WHAT THIS TASK INVOLVES
Copy out the data below as written; omit any images.

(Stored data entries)

- - -

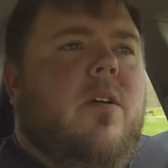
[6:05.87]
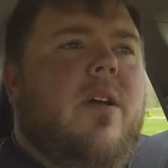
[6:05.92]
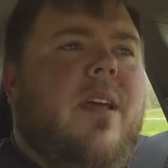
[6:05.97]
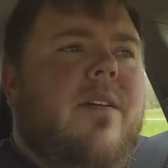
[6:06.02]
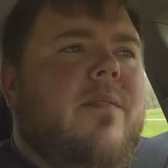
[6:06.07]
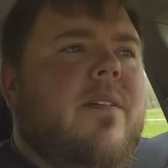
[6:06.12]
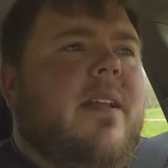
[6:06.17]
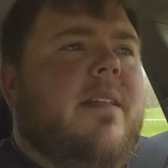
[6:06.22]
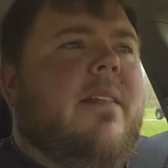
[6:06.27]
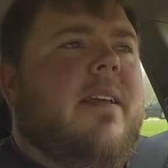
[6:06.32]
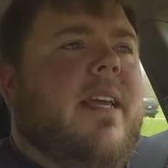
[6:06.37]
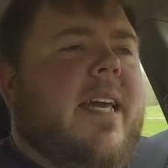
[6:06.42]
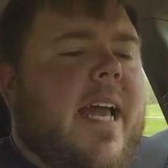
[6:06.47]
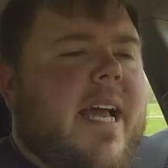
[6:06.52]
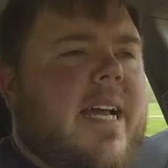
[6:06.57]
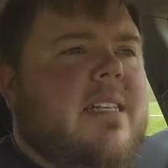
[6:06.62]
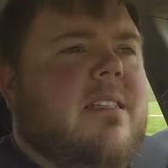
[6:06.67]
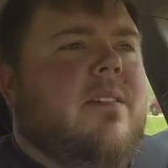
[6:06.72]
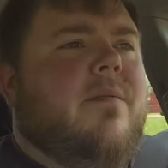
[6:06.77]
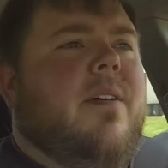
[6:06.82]
even in the
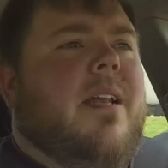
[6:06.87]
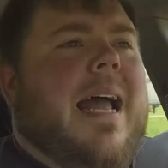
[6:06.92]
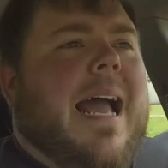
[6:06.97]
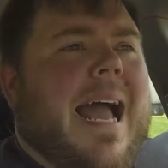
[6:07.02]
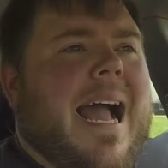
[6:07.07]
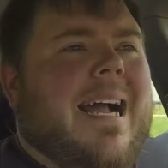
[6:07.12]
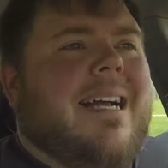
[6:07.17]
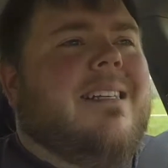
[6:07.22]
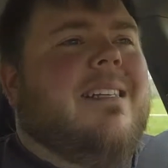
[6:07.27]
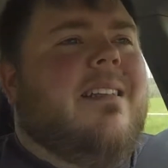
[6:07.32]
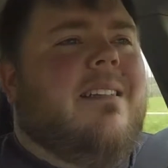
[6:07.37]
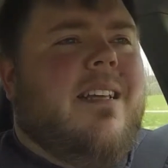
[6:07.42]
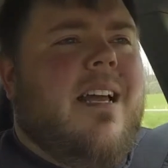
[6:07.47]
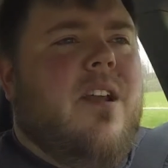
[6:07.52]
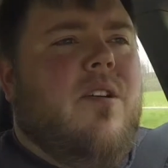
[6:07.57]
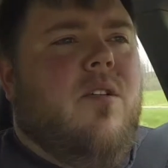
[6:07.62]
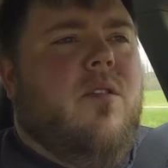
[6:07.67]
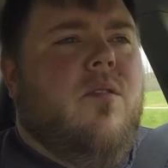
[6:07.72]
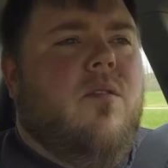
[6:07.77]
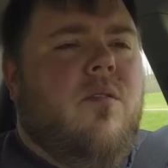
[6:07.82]
case of an
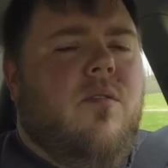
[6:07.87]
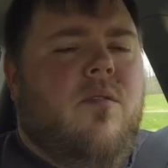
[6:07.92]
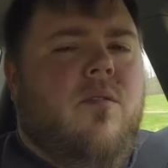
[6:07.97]
accidental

- - -

ANSWER SECTION
[6:05.87]
[6:05.92]
[6:05.97]
[6:06.02]
[6:06.07]
[6:06.12]
[6:06.17]
[6:06.22]
[6:06.27]
[6:06.32]
[6:06.37]
[6:06.42]
[6:06.47]
[6:06.52]
[6:06.57]
[6:06.62]
[6:06.67]
[6:06.72]
[6:06.77]
[6:06.82]
even in the
[6:06.87]
[6:06.92]
[6:06.97]
[6:07.02]
[6:07.07]
[6:07.12]
[6:07.17]
[6:07.22]
[6:07.27]
[6:07.32]
[6:07.37]
[6:07.42]
[6:07.47]
[6:07.52]
[6:07.57]
[6:07.62]
[6:07.67]
[6:07.72]
[6:07.77]
[6:07.82]
case of an
[6:07.87]
[6:07.92]
[6:07.97]
accidental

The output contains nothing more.